Jackson's nickname Old Hickory, or Ol' Hickory, may have been a play on words hinting at his predilection for violence. The Oxford English Dictionary definition for hickory oil (sense 2) is "U.S. figurative corporal punishment using a hickory switch or similar instrument, viewed as a treatment for bad behaviour (now rare); During the first half of the nineteenth cent., the phrase was also used to refer to the administration of U.S. President Andrew Jackson, nicknamed Old Hickory (see Old Hickory n.), which may have influenced the development of sense (b)." The "hickory oil" treatment was sarcastically "celebrated for its efficacy in removing idleness." In November 1815, Jackson's adjutant Robert Butler wrote him with an update about the enslaved community at the Hermitage: "Your wenches as usual commenced open war and they have been brought to order by Hickory oil." A banquet toast made in Pennsylvania during the 1828 election saluted, "Hickory oil, an infallible remedy for the Quincy epidemic."

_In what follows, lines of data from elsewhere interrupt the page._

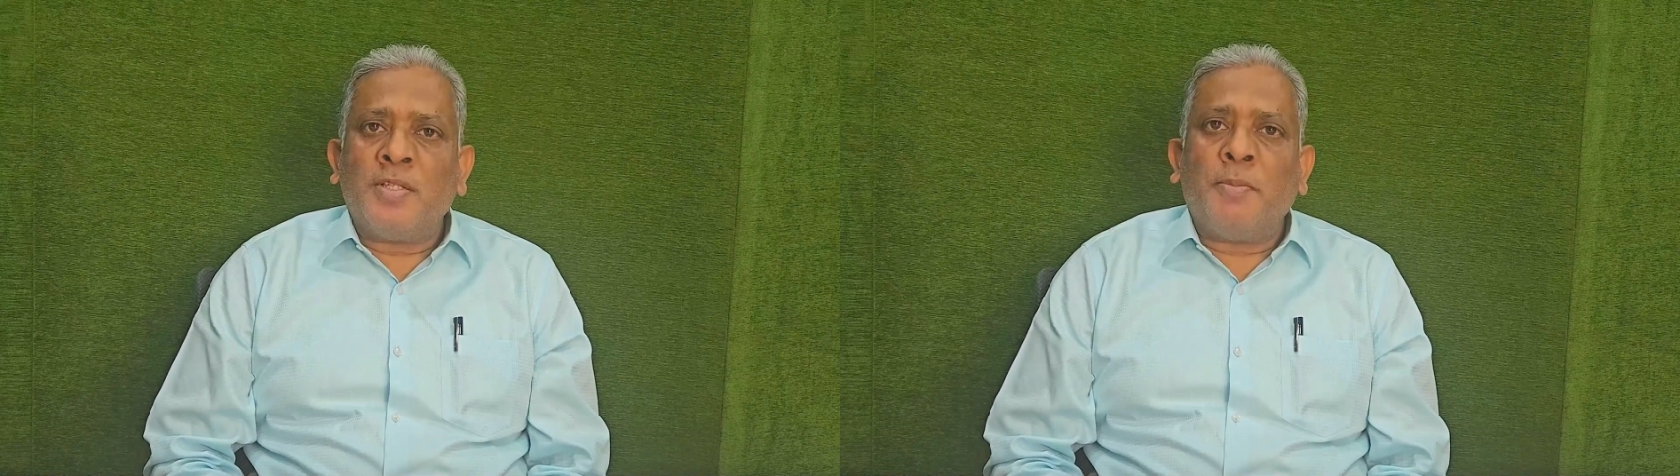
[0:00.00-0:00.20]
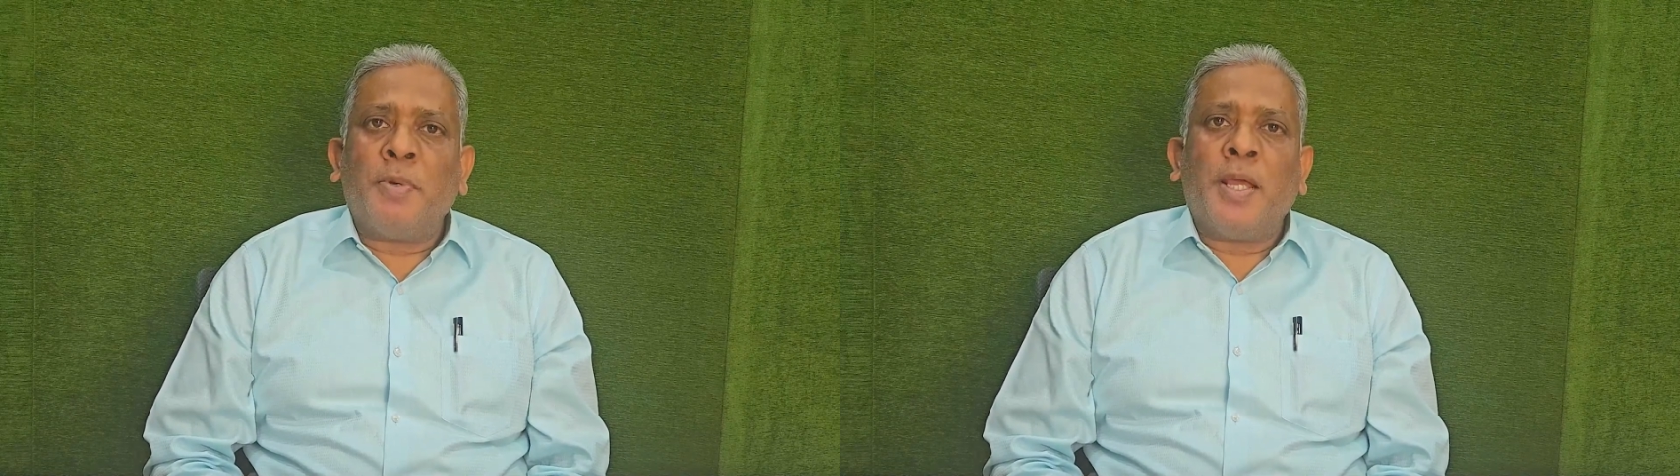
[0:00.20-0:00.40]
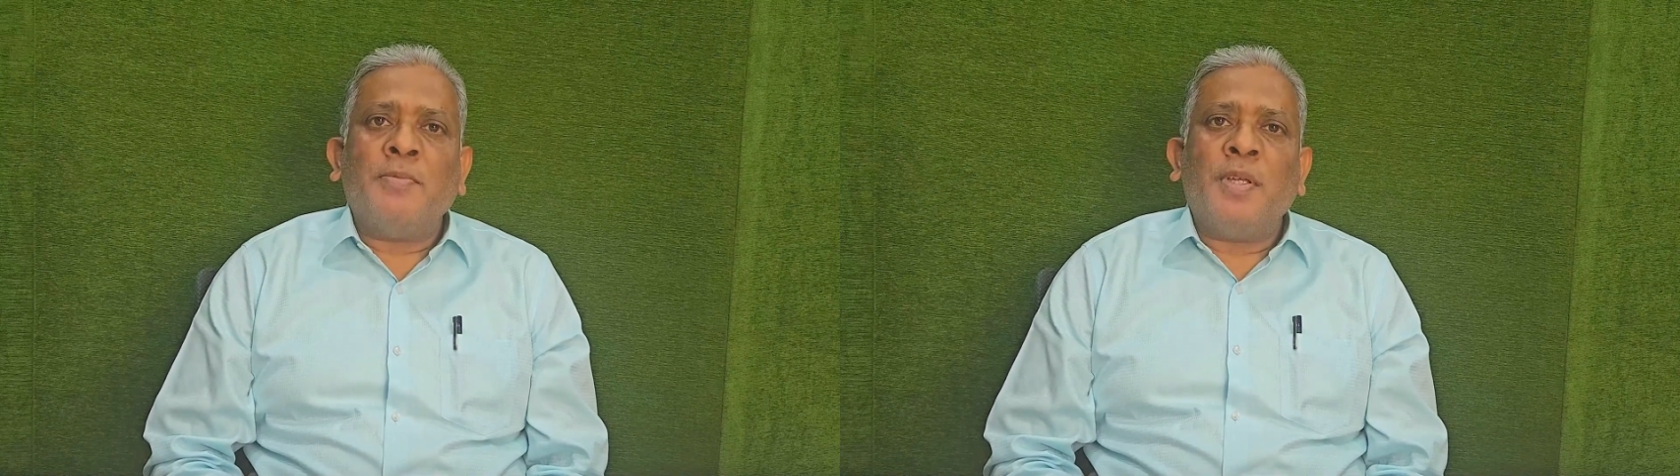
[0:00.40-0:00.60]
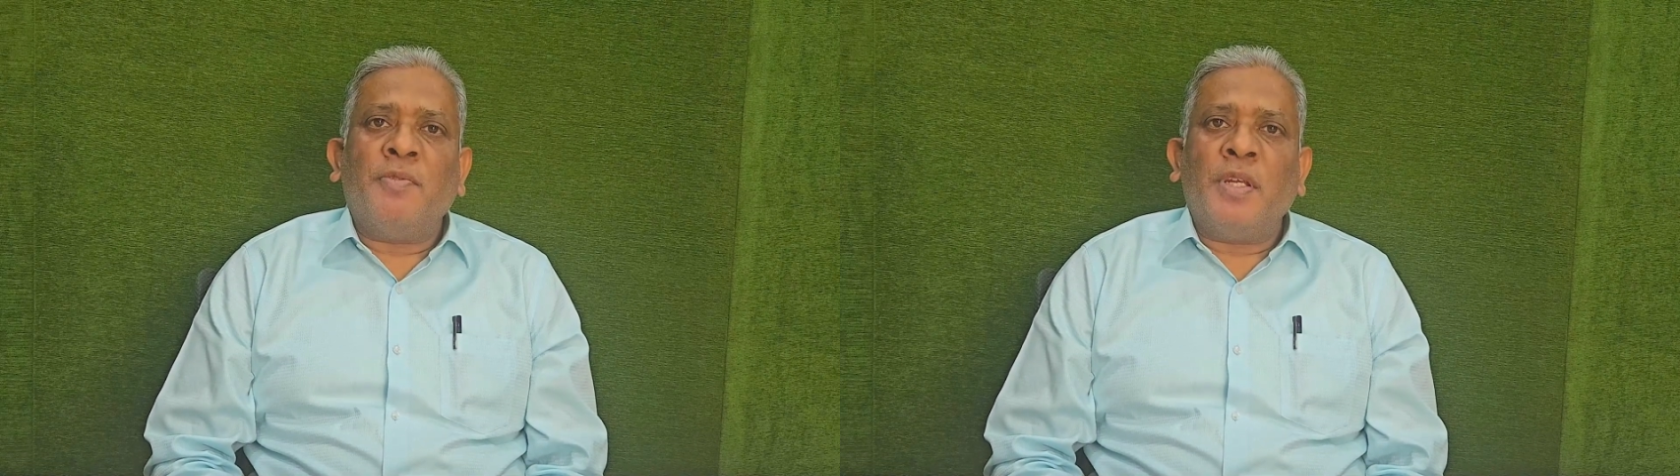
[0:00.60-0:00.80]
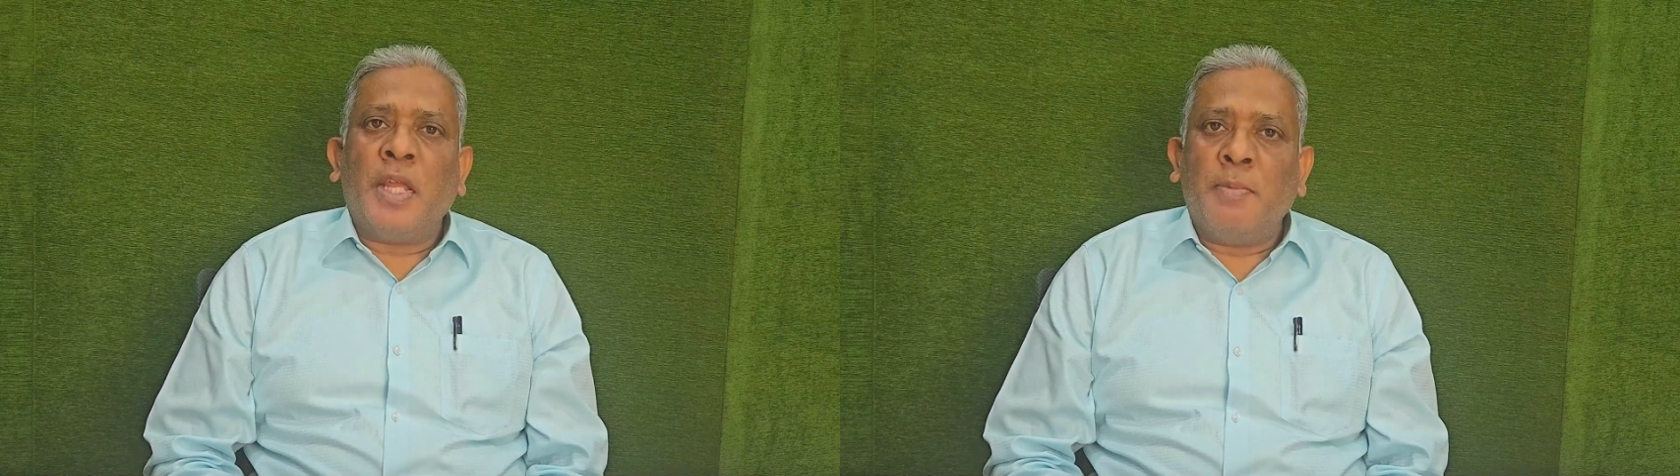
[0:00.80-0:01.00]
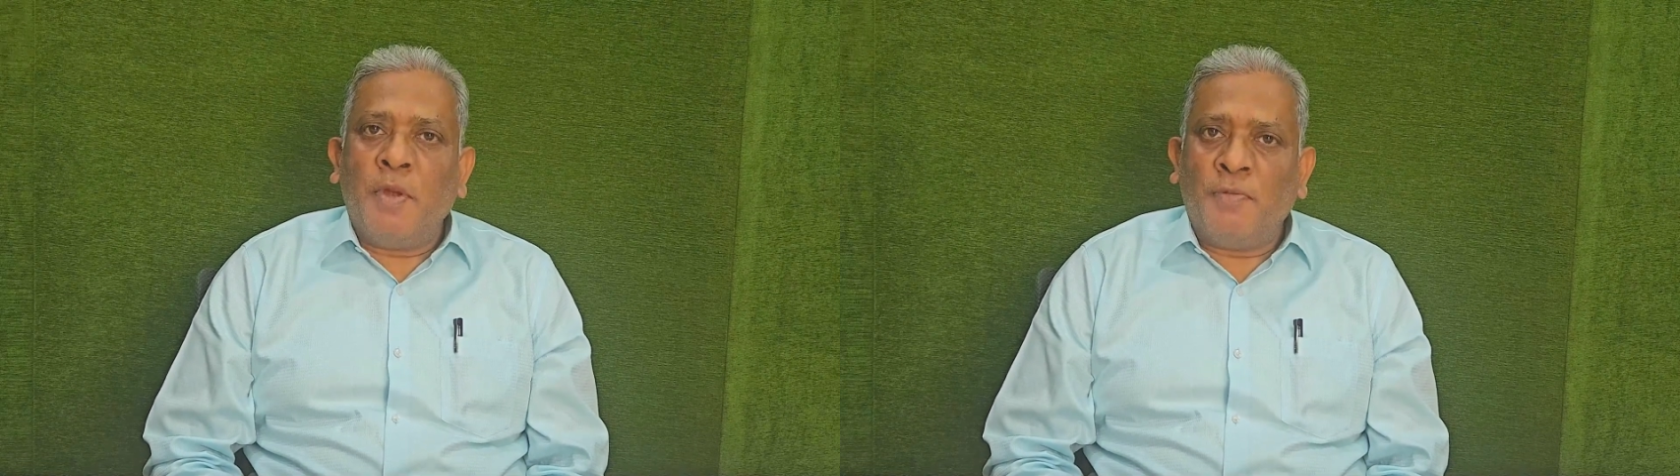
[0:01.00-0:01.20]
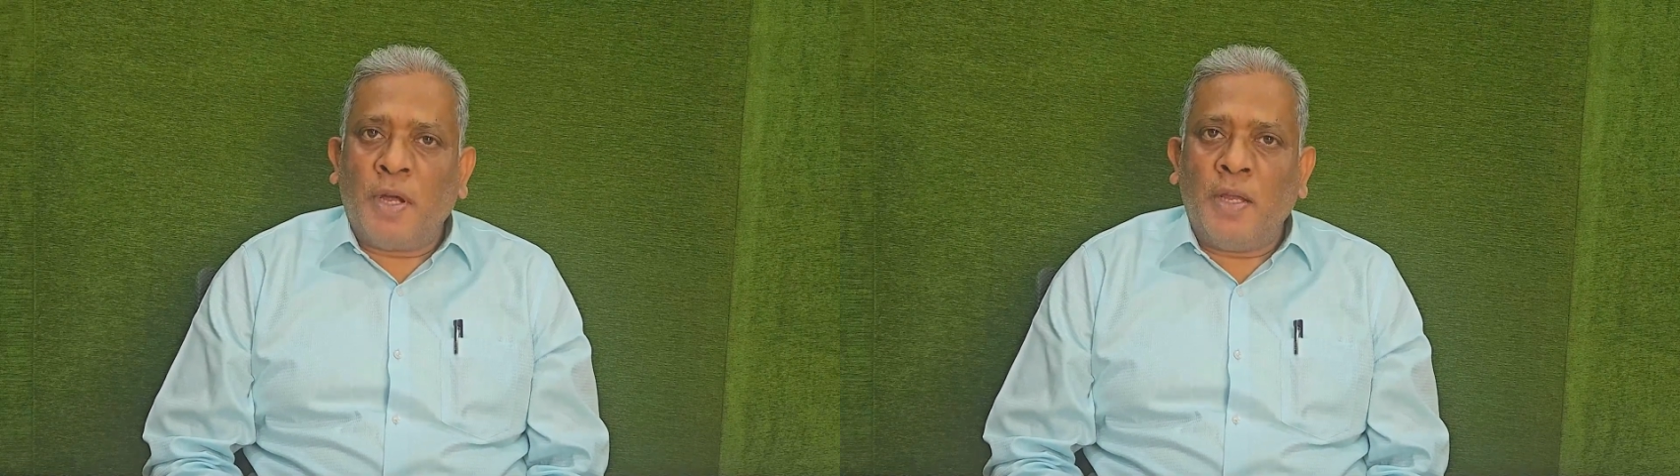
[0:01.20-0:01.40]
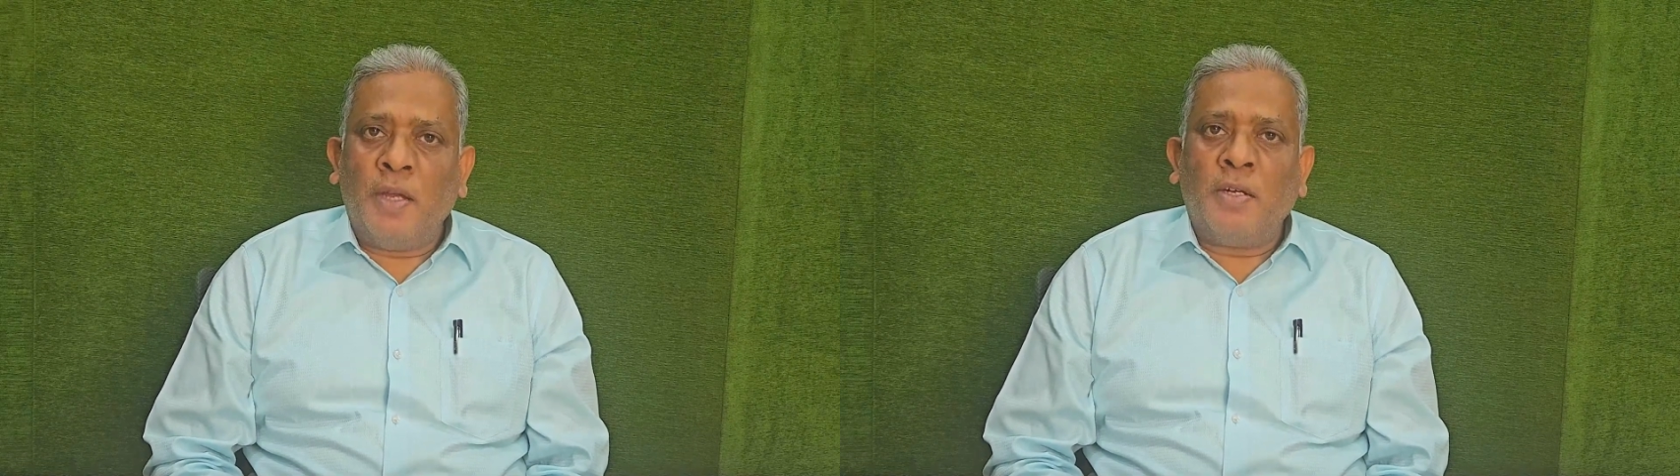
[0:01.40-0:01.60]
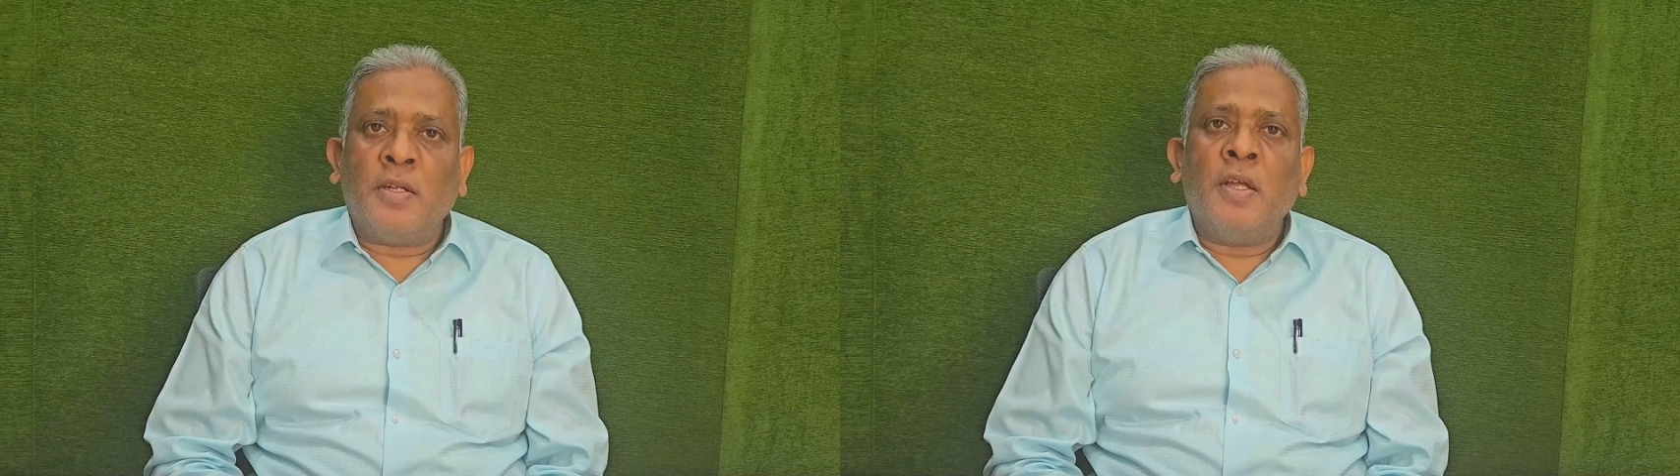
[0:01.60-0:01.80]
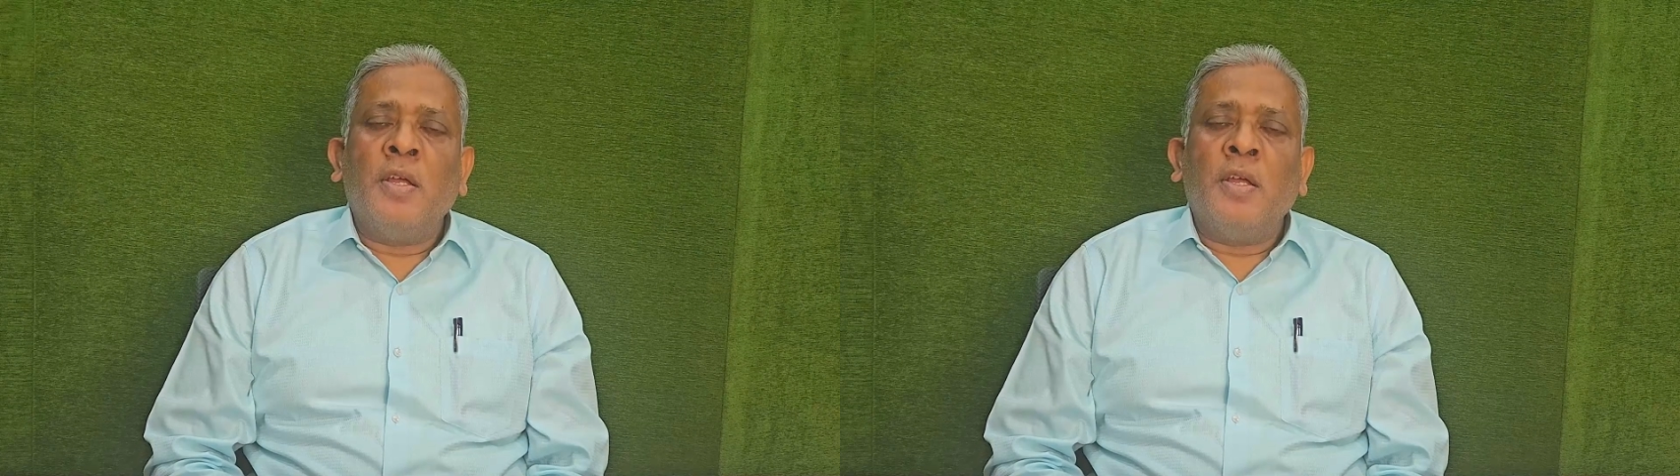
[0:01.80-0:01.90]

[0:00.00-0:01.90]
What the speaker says: sometimes even gamify it,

== Fights, duels, beatdowns, and attempts ==
- Duel with Waightstill Avery, 1788; the challenge from Jackson read "Sir, when amans feelings & charector are injured...it is consistant with the charector of agentleman when he Injures aman to make aspedy reparation." Both men fired into the air. The cause seems to have been Avery ridiculing a legal argument made by Jackson in court, with one variation being "that Jackson had ridiculed Avery's pet authority—Bacon's Abridgment," and Avery's reply was "sarcastic...intimating that Jackson had much to learn before he would be competent to criticize any law book whatever." Avery reportedly gave Jackson a fatherly lecture after the duel was over and kept the written challenge filed amongst his myriad papers as "Challenge from Andrew Jackson." John Adair was Avery's second.
- Duel with unidentified opponent near Jonesboro, Tennessee, probably 1789, but sometime before November 1790, "'in the long meadow,' as it was then called (formerly the 'hollow'), on the north side of town, and they all asserted that the duel with Avery was fought on the hill on the south side...He said that Jackson hit his man, but he was not seriously wounded, and soon recovered and left the community; that Jackson was not touched."
- Allegedly, in 1790, Jackson "horsewhipped a certain Grayson who molested" an enslaved man named Ephraim.
- Allegedly, in approximately 1797, while Jackson was serving as a Representative to Congress, Founding Father, former North Carolina governor, and U.S. Senator Alexander Martin mentioned Jackson's brother-in-law Stockley Donelson's connection to North Carolina's Glasgow land frauds (just for one thing Donelson was married to a daughter of James Glasgow), in response to which Jackson "charged the Legislature, Executive and Citizens of North-Carolina, at a public dining table, with being a set of Rogues and Rascals, and challenged the Governor to a duel." Martin verbally deescalated the situation.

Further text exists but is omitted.